Questo aspetto mette in luce tre elementi. Primo, l’Italia deve affrontare una situazione alquanto instabile a livello internazionale con un sistema di equilibrio che sta conoscendo una forte e profonda ristrutturazione e che di conseguenza condurrà a rivedere alleanze storiche. Come è possibile ripensare il ruolo dell’Italia in tale contesto se la conoscenza di quest’ultimo è pressoché nulla? Secondo, purtroppo i media italiani non aiutano sulle questioni internazionali perché la copertura è nella migliore delle ipotesi scarsa, superficiale ed esclusivamente legata a fatti contingenti, ovvero succede qualcosa, possibilmente di molto grave, allora si fa il servizio altrimenti niente. Inoltre, in questo modo il servizio in questione viene spesso affidato a giornalisti che non conoscono il teatro e il quadro più generale per cui ci si limita a fornire alcune informazioni (quanto poi verificate e veritiere?) sul particolare evento lasciando perdere tutto il resto, ovvero situazione politica, strategica, forze in campo, sponsor internazionali, quadro politico internazionale e regionale, interessi degli attori in campo. Tutti elementi fondamentali per comprendere una situazione, ma che vengono puntualmente dimenticati rendendo quindi la comprensione di una situazione conflittuale del tutto impossibile o puramente superficiale e legata alla contingenza del momento. Questo porta a due conseguenze. Da un lato al cittadino non viene offerto un quadro della situazione e dunque non viene debitamente informato a meno che lui o lei non decida poi di cercare maggiori informazioni (ma chi lo fa? E soprattutto che genere di informazioni può trovare?); dall’altro lato, non viene abituato ad analisi approfondite, ma viene educato a riflessioni superficiali, banali e spesso slegate dalla situazione più generale.
E qui si innesta il terzo problema, messo già ben in luce dai dati dell’articolo di Emanuela Banfo, quello della scuola. Come è possibile che il 40% dei ragazzi non sappia citare un singolo conflitto degli ultimi 5 anni, quando il nostro Paese, come detto, è circondato da forme di violenza armata ed è impiegato in modo diretto in molti di loro (Afghanistan, Iraq, Libia per citare solo i più noti)?

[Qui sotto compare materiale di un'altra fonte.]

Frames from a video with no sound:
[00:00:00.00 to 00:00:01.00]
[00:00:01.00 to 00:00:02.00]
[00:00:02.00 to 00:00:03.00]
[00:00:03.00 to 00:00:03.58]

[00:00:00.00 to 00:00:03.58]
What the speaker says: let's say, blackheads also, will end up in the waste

Possibile che la scuola abbia abdicato in modo così drammatico il suo compito di istruire ed educare gli studenti insegnando loro anche le forme e nozioni minime e basiche del mondo che ci circonda? La risposta purtroppo è sì e questo è gravissimo perché i giovani di oggi sono la futura classe dirigente e attualmente la scuola non fornisce loro gli strumenti adatti a comprende il mondo, servirebbe rivedere profondamente i programmi e integrarli con approfondimenti specifici diretti sia a studenti che a insegnanti, ma, anche per esperienza personale, manca sia lo volontà (non sempre ma spesso soprattutto su determinati temi) sia i finanziamenti adeguati (sempre).